*** Data listing ***
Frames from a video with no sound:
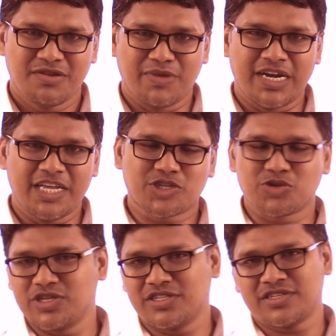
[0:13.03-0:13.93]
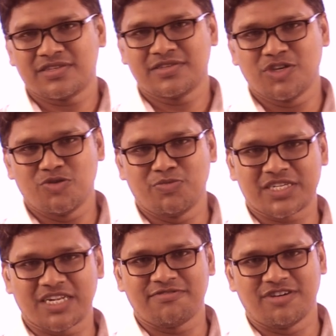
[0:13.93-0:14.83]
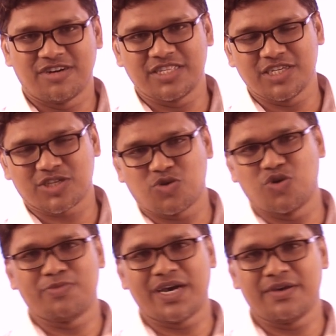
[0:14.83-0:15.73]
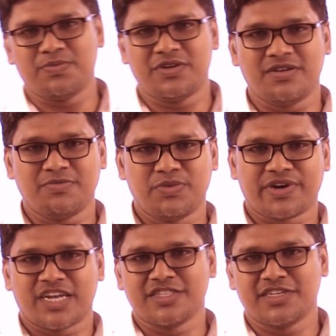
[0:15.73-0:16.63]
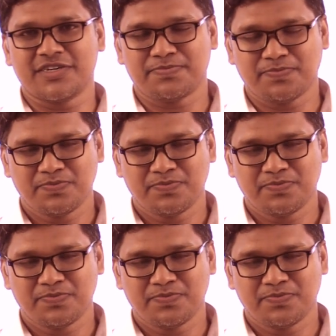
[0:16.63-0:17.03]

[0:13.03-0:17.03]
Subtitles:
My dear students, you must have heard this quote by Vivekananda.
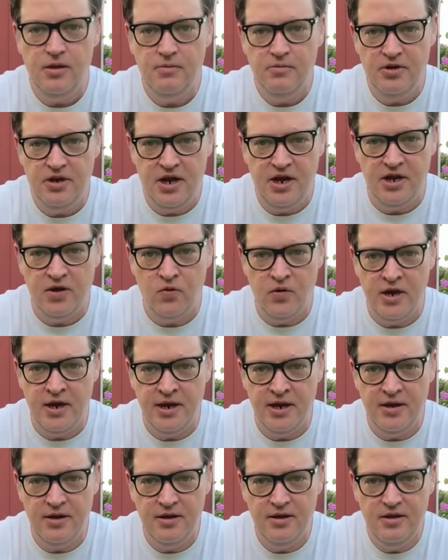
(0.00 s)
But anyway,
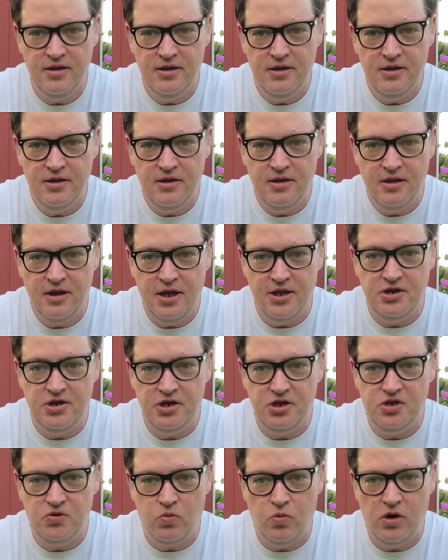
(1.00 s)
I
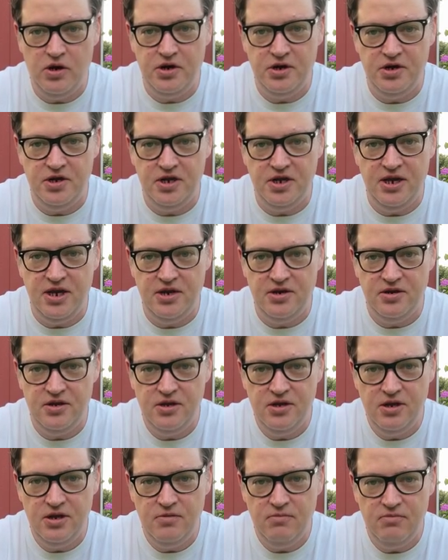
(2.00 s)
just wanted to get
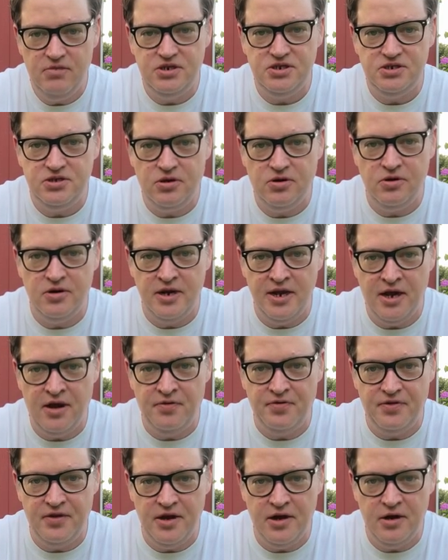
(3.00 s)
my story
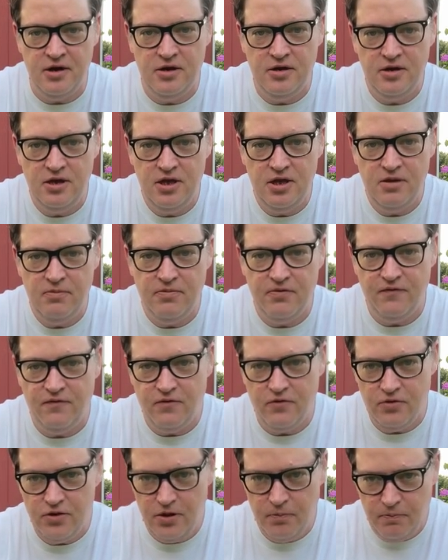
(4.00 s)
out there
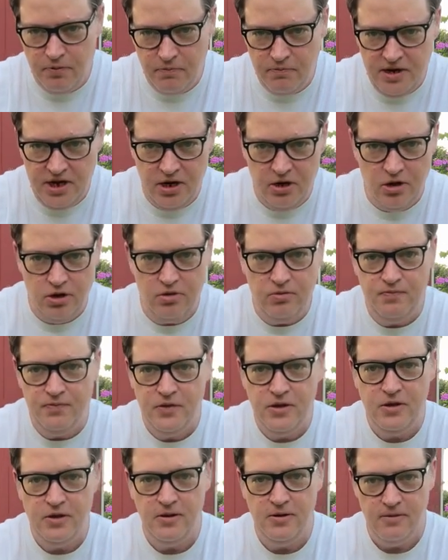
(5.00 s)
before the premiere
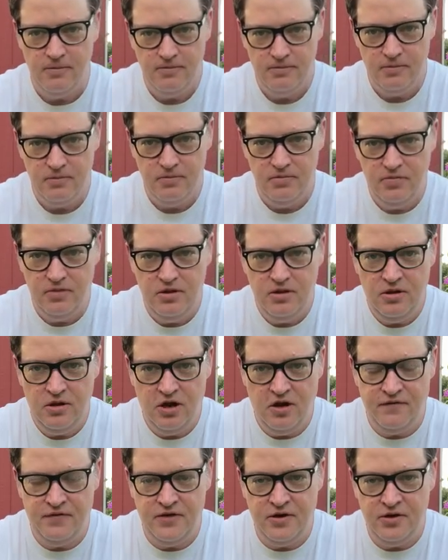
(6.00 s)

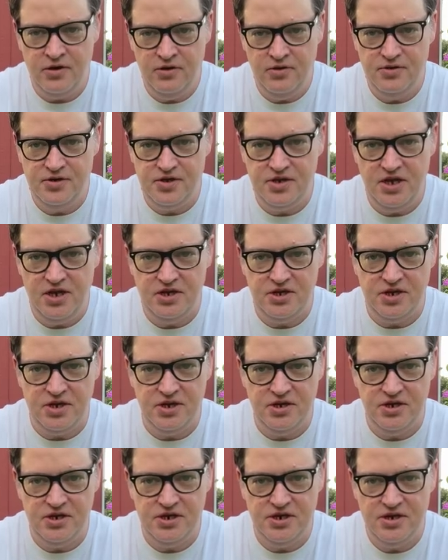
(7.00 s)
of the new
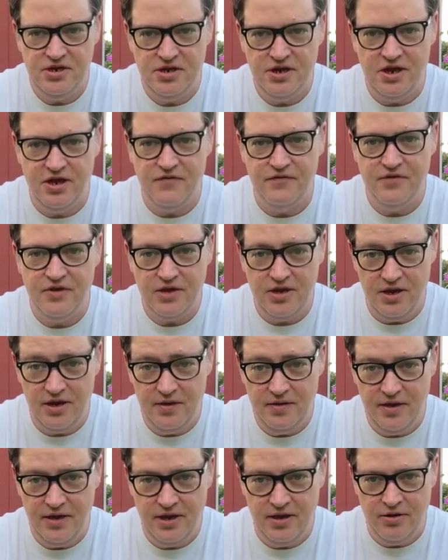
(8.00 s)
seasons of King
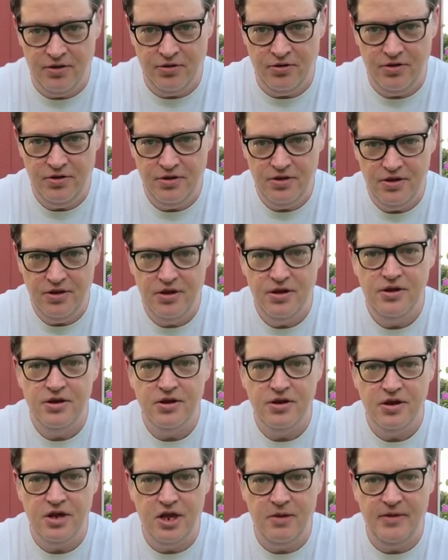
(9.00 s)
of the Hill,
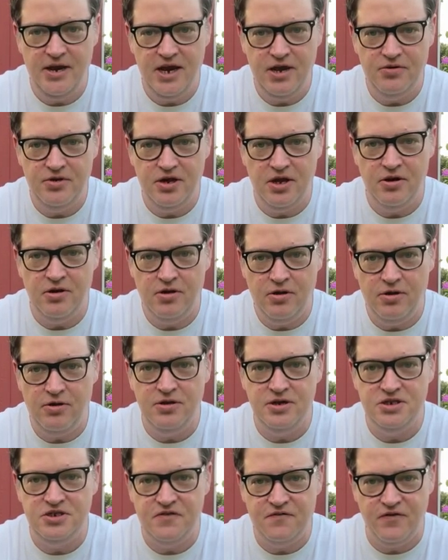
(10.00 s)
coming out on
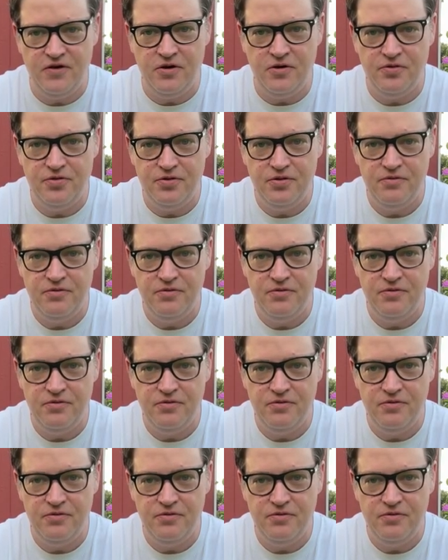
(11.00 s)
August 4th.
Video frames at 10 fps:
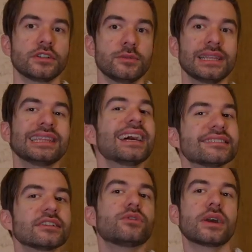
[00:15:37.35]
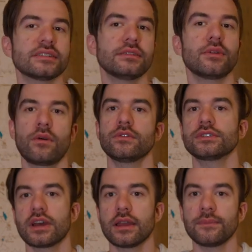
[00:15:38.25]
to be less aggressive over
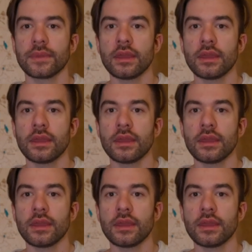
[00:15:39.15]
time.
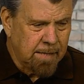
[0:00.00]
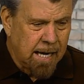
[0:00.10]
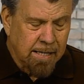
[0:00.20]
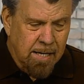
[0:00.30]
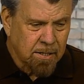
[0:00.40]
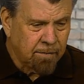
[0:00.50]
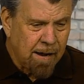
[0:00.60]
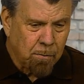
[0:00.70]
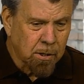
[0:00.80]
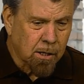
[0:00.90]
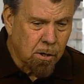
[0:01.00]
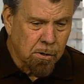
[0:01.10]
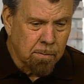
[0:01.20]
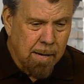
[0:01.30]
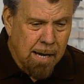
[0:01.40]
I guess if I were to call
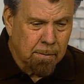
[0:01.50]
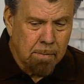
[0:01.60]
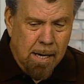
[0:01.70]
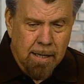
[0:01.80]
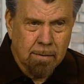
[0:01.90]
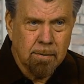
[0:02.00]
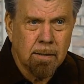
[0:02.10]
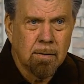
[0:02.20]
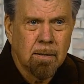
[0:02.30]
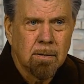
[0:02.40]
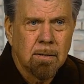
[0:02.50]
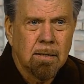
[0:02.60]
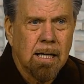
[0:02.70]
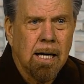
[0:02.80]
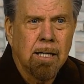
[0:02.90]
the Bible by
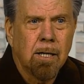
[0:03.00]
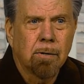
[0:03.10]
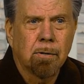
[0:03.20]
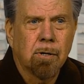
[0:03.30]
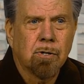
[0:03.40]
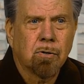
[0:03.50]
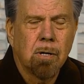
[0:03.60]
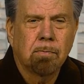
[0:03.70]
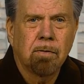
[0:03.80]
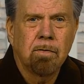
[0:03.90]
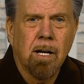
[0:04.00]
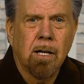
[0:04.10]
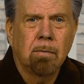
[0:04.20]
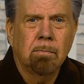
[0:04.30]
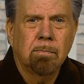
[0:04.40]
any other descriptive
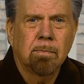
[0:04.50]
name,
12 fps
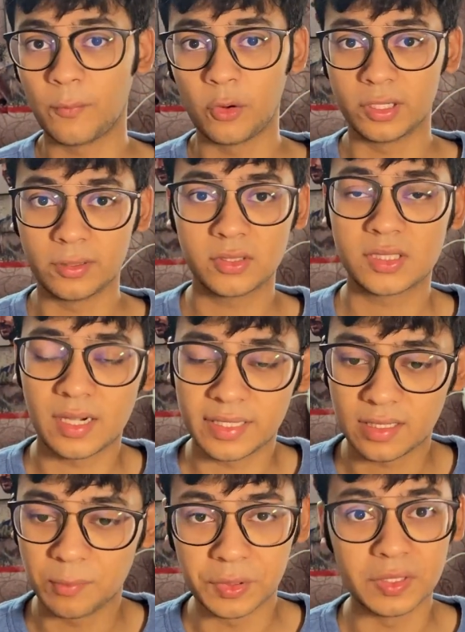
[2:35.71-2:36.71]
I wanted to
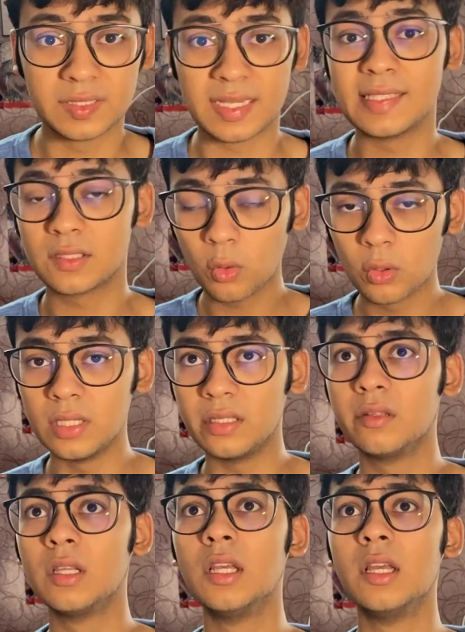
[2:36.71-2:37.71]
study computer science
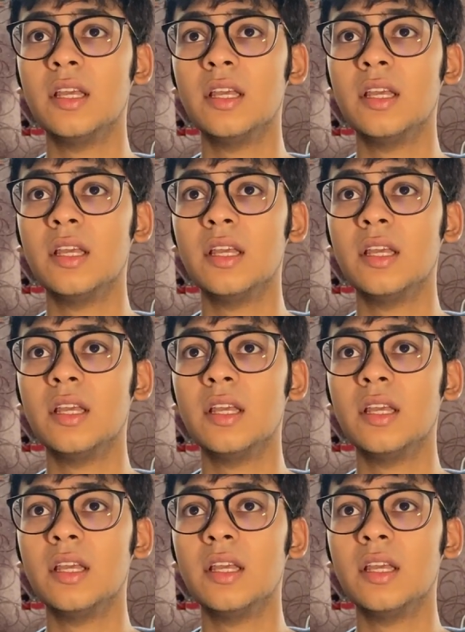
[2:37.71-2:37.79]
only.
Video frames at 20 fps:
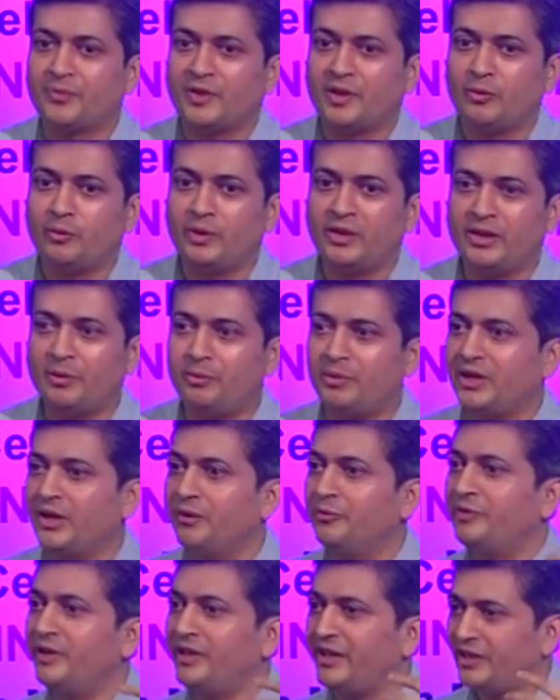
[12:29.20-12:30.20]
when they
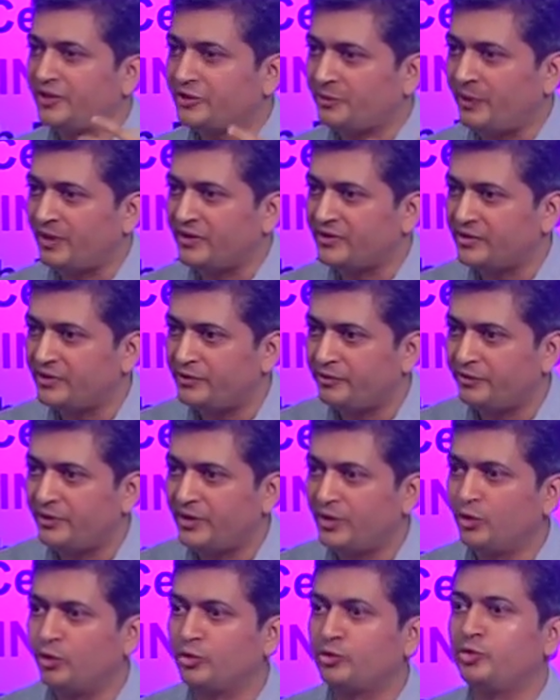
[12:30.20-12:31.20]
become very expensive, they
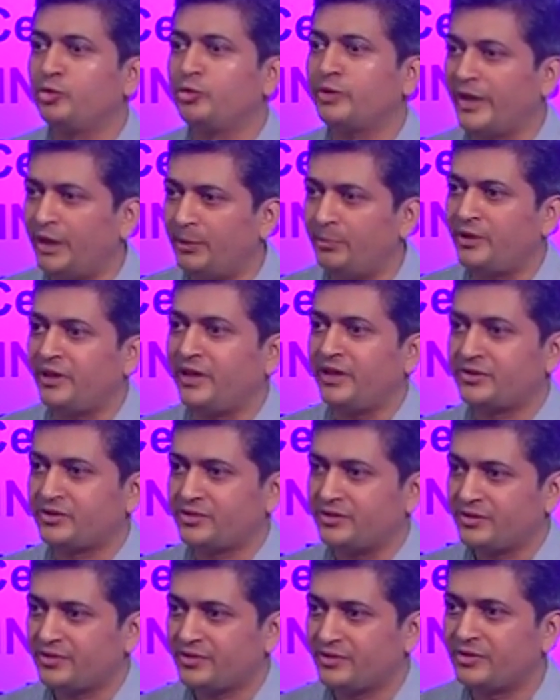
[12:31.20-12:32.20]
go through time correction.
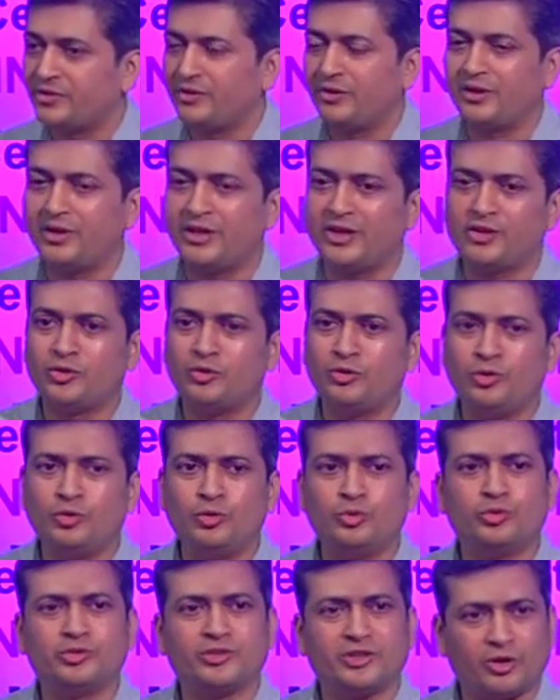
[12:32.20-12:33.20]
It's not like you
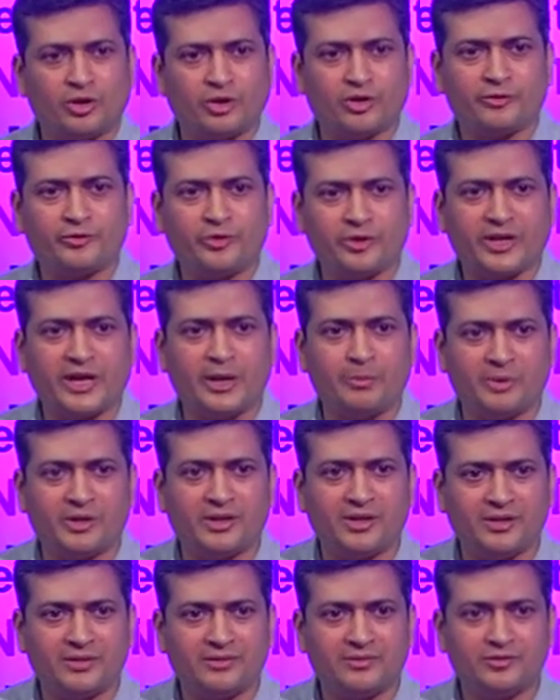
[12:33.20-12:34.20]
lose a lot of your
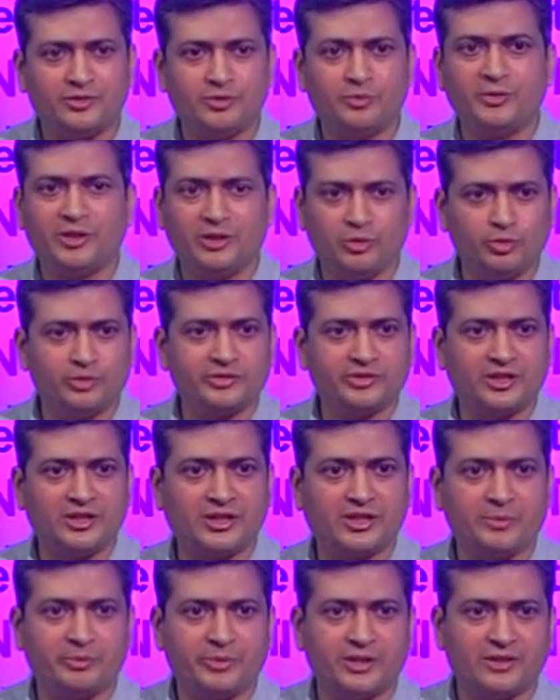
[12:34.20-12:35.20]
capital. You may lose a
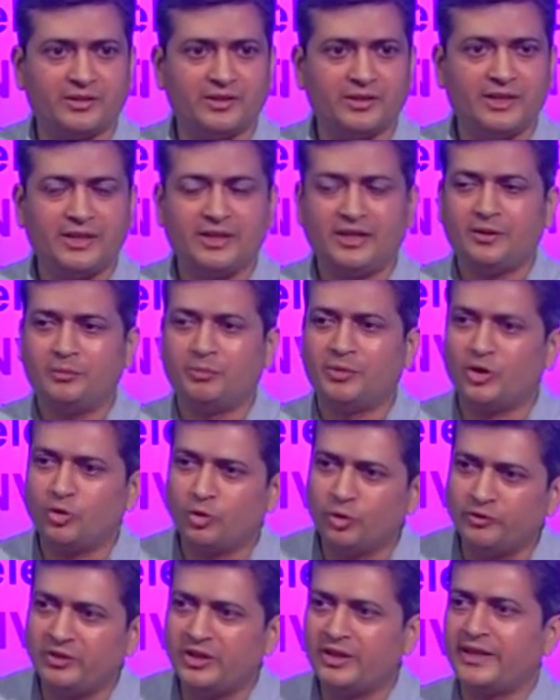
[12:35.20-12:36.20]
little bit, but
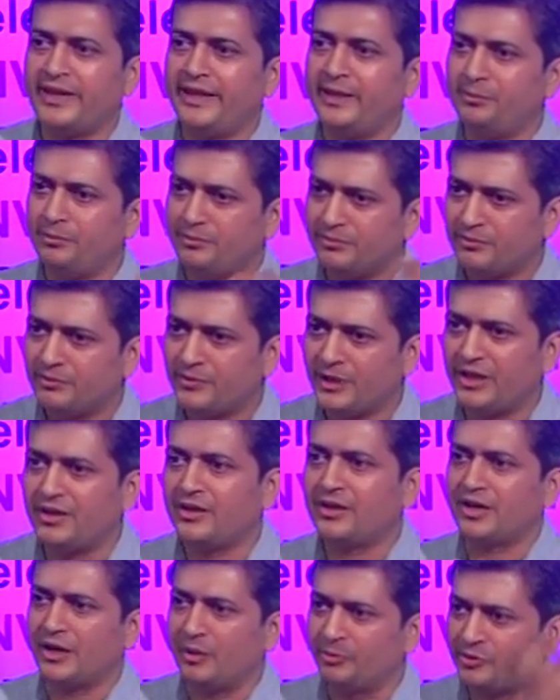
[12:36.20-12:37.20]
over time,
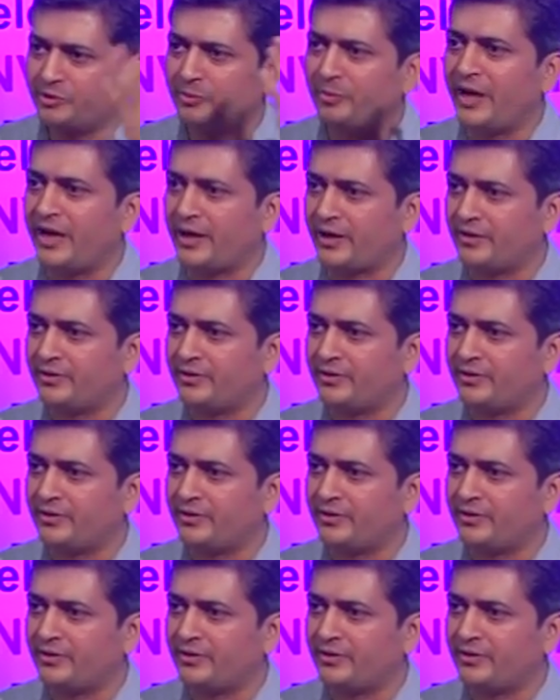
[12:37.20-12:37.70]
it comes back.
*** End of Data listing ***
● **How to complete this task**
Please transcribe every record above exactly as written, leaving out the pictures.

● **Response to this task**
Frames from a video with no sound:
[0:13.03-0:13.93]
[0:13.93-0:14.83]
[0:14.83-0:15.73]
[0:15.73-0:16.63]
[0:16.63-0:17.03]

[0:13.03-0:17.03]
Subtitles:
My dear students, you must have heard this quote by Vivekananda.
(0.00 s)
But anyway,
(1.00 s)
I
(2.00 s)
just wanted to get
(3.00 s)
my story
(4.00 s)
out there
(5.00 s)
before the premiere
(6.00 s)

(7.00 s)
of the new
(8.00 s)
seasons of King
(9.00 s)
of the Hill,
(10.00 s)
coming out on
(11.00 s)
August 4th.
Video frames at 10 fps:
[00:15:37.35]
[00:15:38.25]
to be less aggressive over
[00:15:39.15]
time.
[0:00.00]
[0:00.10]
[0:00.20]
[0:00.30]
[0:00.40]
[0:00.50]
[0:00.60]
[0:00.70]
[0:00.80]
[0:00.90]
[0:01.00]
[0:01.10]
[0:01.20]
[0:01.30]
[0:01.40]
I guess if I were to call
[0:01.50]
[0:01.60]
[0:01.70]
[0:01.80]
[0:01.90]
[0:02.00]
[0:02.10]
[0:02.20]
[0:02.30]
[0:02.40]
[0:02.50]
[0:02.60]
[0:02.70]
[0:02.80]
[0:02.90]
the Bible by
[0:03.00]
[0:03.10]
[0:03.20]
[0:03.30]
[0:03.40]
[0:03.50]
[0:03.60]
[0:03.70]
[0:03.80]
[0:03.90]
[0:04.00]
[0:04.10]
[0:04.20]
[0:04.30]
[0:04.40]
any other descriptive
[0:04.50]
name,
12 fps
[2:35.71-2:36.71]
I wanted to
[2:36.71-2:37.71]
study computer science
[2:37.71-2:37.79]
only.
Video frames at 20 fps:
[12:29.20-12:30.20]
when they
[12:30.20-12:31.20]
become very expensive, they
[12:31.20-12:32.20]
go through time correction.
[12:32.20-12:33.20]
It's not like you
[12:33.20-12:34.20]
lose a lot of your
[12:34.20-12:35.20]
capital. You may lose a
[12:35.20-12:36.20]
little bit, but
[12:36.20-12:37.20]
over time,
[12:37.20-12:37.70]
it comes back.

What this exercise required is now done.